### [Provided records]
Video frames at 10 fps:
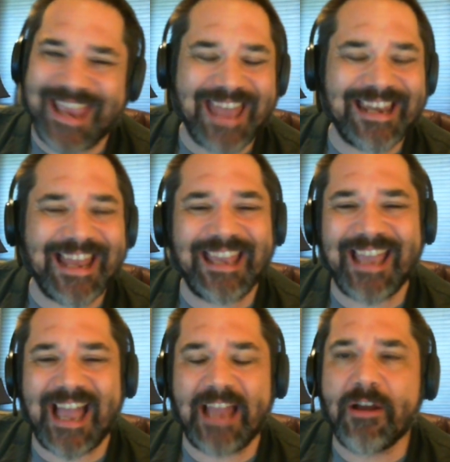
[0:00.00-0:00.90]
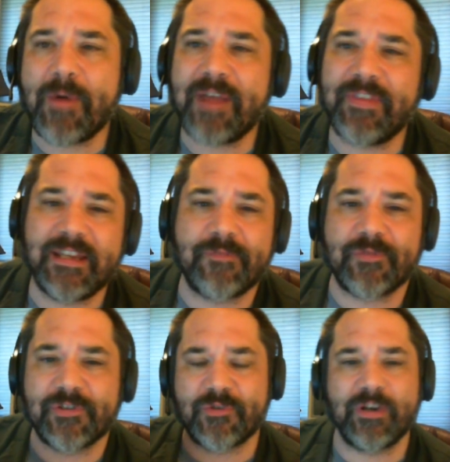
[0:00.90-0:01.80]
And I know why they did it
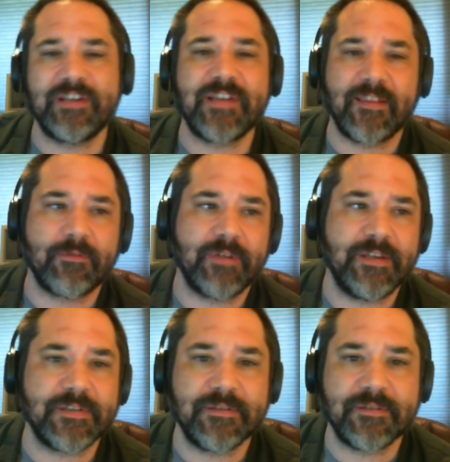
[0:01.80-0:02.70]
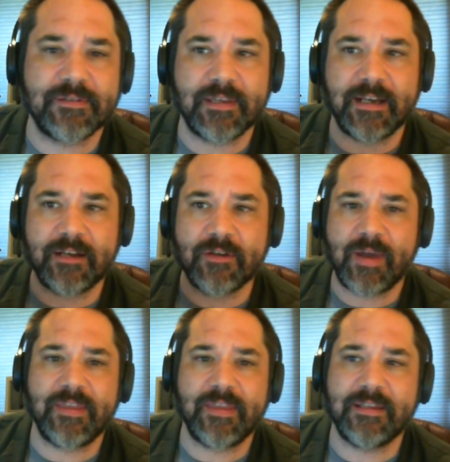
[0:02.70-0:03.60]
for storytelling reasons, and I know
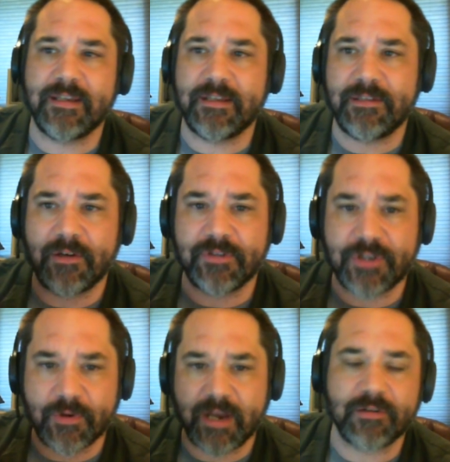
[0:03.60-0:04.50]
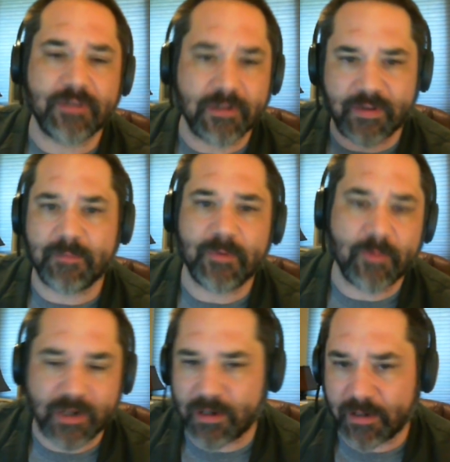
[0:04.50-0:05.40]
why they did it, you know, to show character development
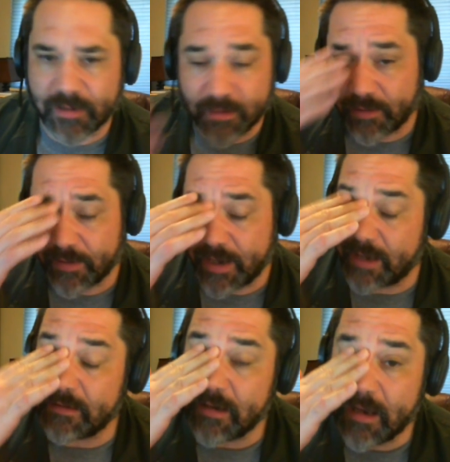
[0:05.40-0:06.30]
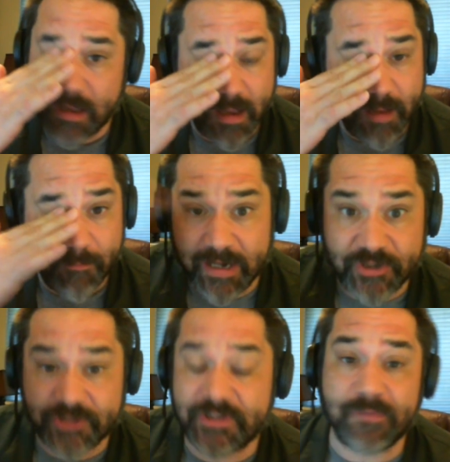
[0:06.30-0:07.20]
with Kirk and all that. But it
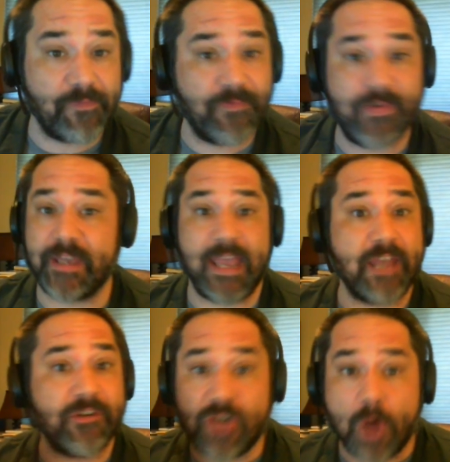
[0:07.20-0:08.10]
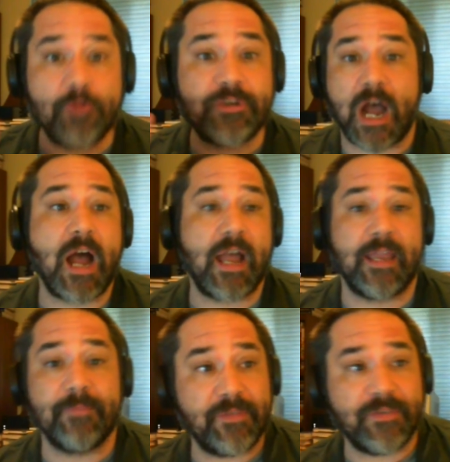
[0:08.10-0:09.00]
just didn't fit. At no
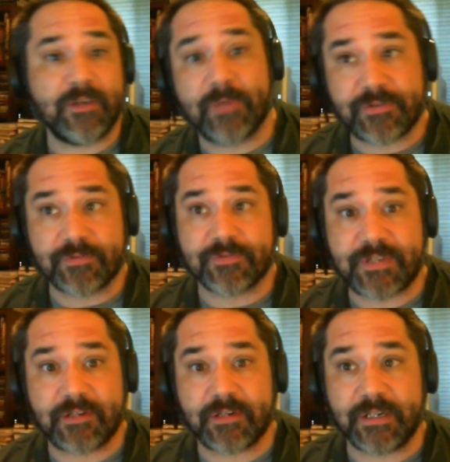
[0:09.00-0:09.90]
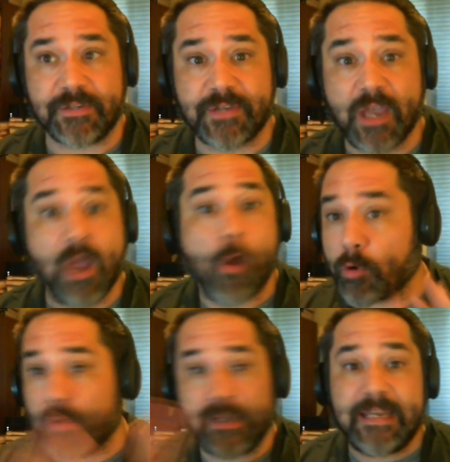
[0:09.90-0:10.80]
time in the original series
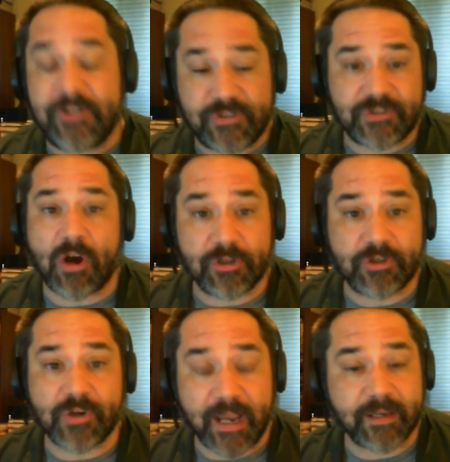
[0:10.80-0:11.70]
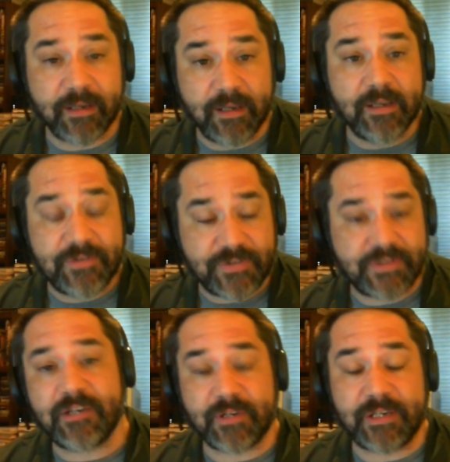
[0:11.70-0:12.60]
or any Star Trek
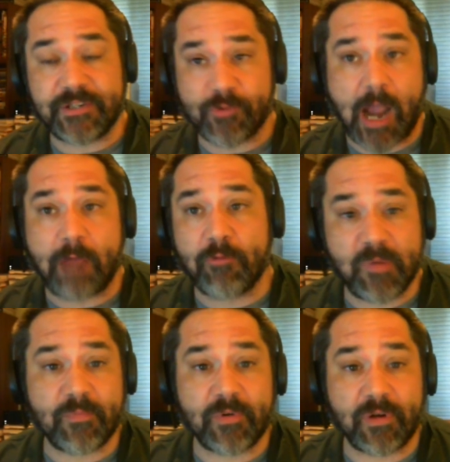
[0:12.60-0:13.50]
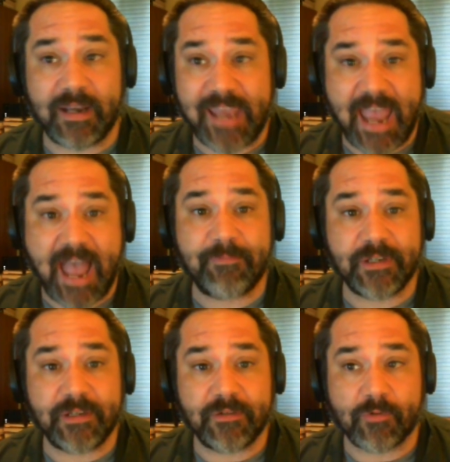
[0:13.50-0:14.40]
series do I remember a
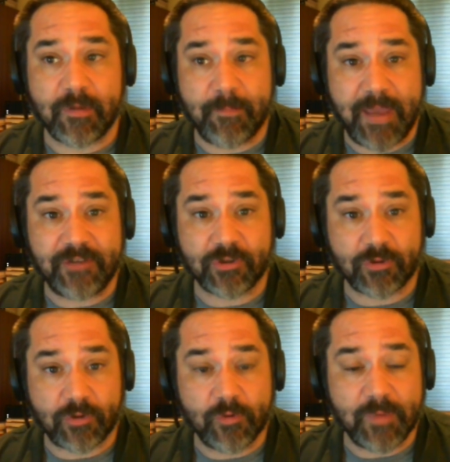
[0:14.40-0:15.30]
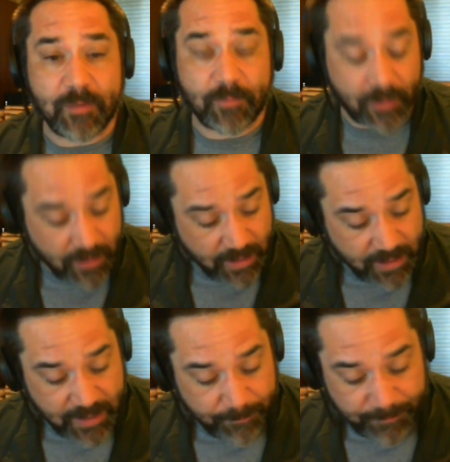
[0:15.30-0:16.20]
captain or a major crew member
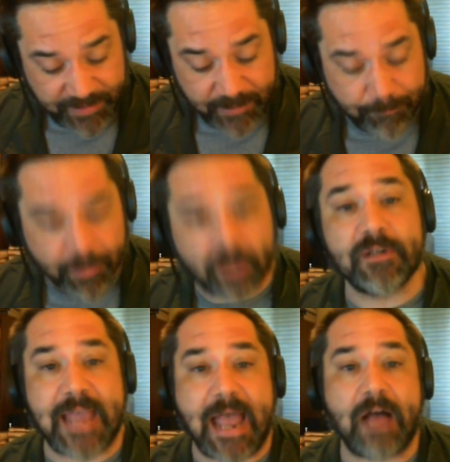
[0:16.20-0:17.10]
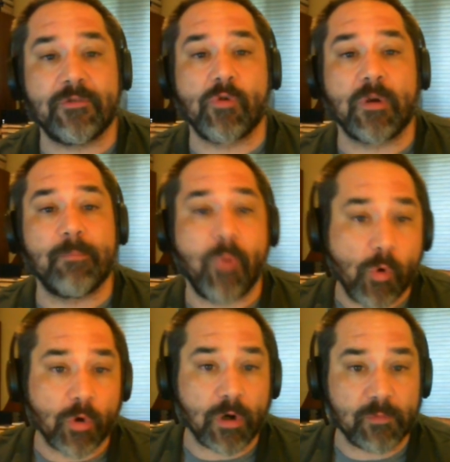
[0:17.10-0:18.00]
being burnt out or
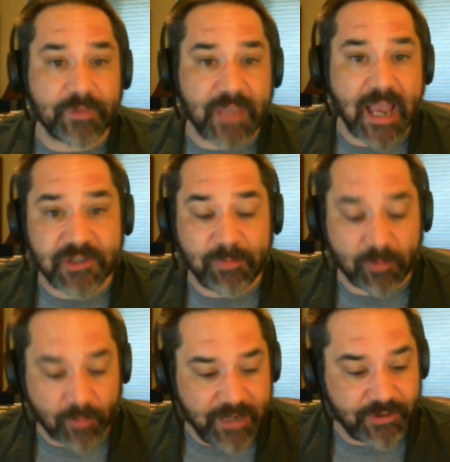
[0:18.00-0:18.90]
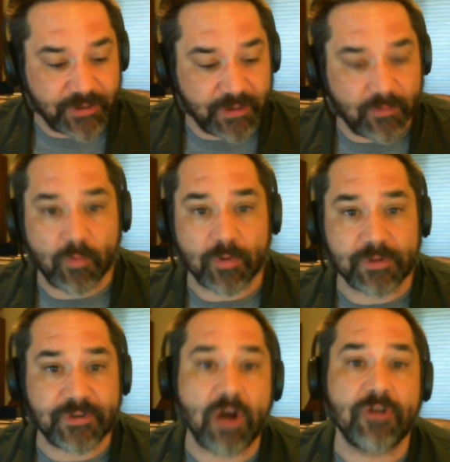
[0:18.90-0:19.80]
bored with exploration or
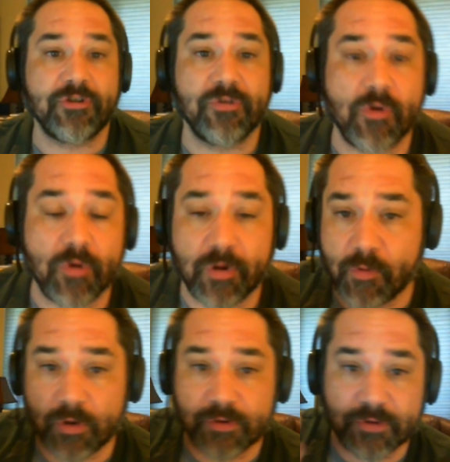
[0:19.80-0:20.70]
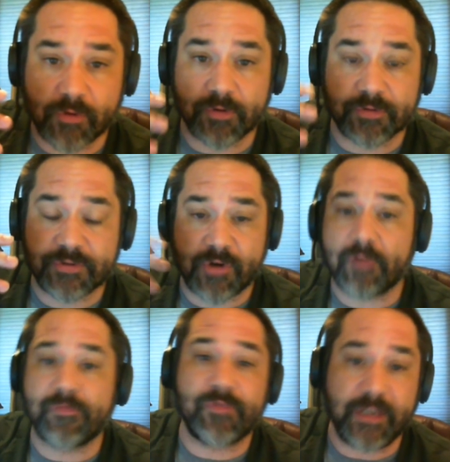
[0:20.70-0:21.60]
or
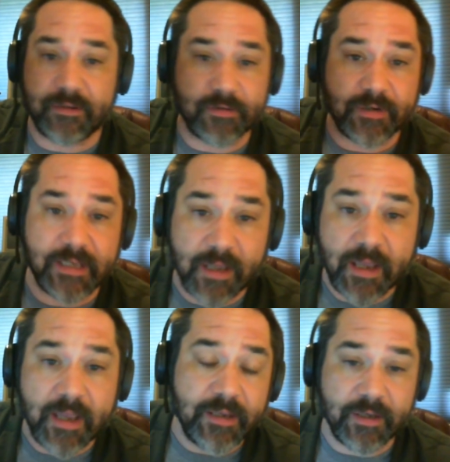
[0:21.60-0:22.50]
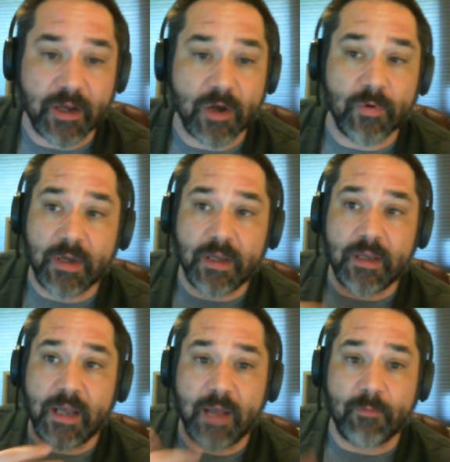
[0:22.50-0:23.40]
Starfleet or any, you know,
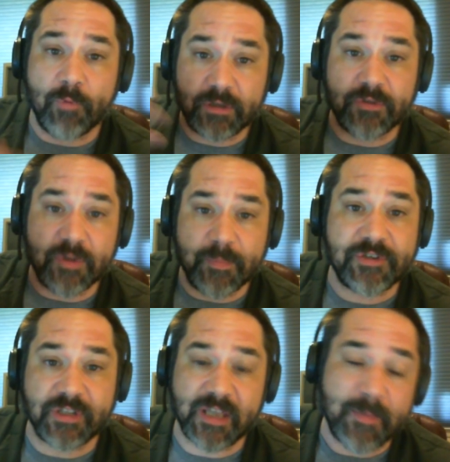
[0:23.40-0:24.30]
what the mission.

### [Task statement]
What this calls for is a word-for-word copy of the listing above, pictures excluded.

### [Task response]
Video frames at 10 fps:
[0:00.00-0:00.90]
[0:00.90-0:01.80]
And I know why they did it
[0:01.80-0:02.70]
[0:02.70-0:03.60]
for storytelling reasons, and I know
[0:03.60-0:04.50]
[0:04.50-0:05.40]
why they did it, you know, to show character development
[0:05.40-0:06.30]
[0:06.30-0:07.20]
with Kirk and all that. But it
[0:07.20-0:08.10]
[0:08.10-0:09.00]
just didn't fit. At no
[0:09.00-0:09.90]
[0:09.90-0:10.80]
time in the original series
[0:10.80-0:11.70]
[0:11.70-0:12.60]
or any Star Trek
[0:12.60-0:13.50]
[0:13.50-0:14.40]
series do I remember a
[0:14.40-0:15.30]
[0:15.30-0:16.20]
captain or a major crew member
[0:16.20-0:17.10]
[0:17.10-0:18.00]
being burnt out or
[0:18.00-0:18.90]
[0:18.90-0:19.80]
bored with exploration or
[0:19.80-0:20.70]
[0:20.70-0:21.60]
or
[0:21.60-0:22.50]
[0:22.50-0:23.40]
Starfleet or any, you know,
[0:23.40-0:24.30]
what the mission.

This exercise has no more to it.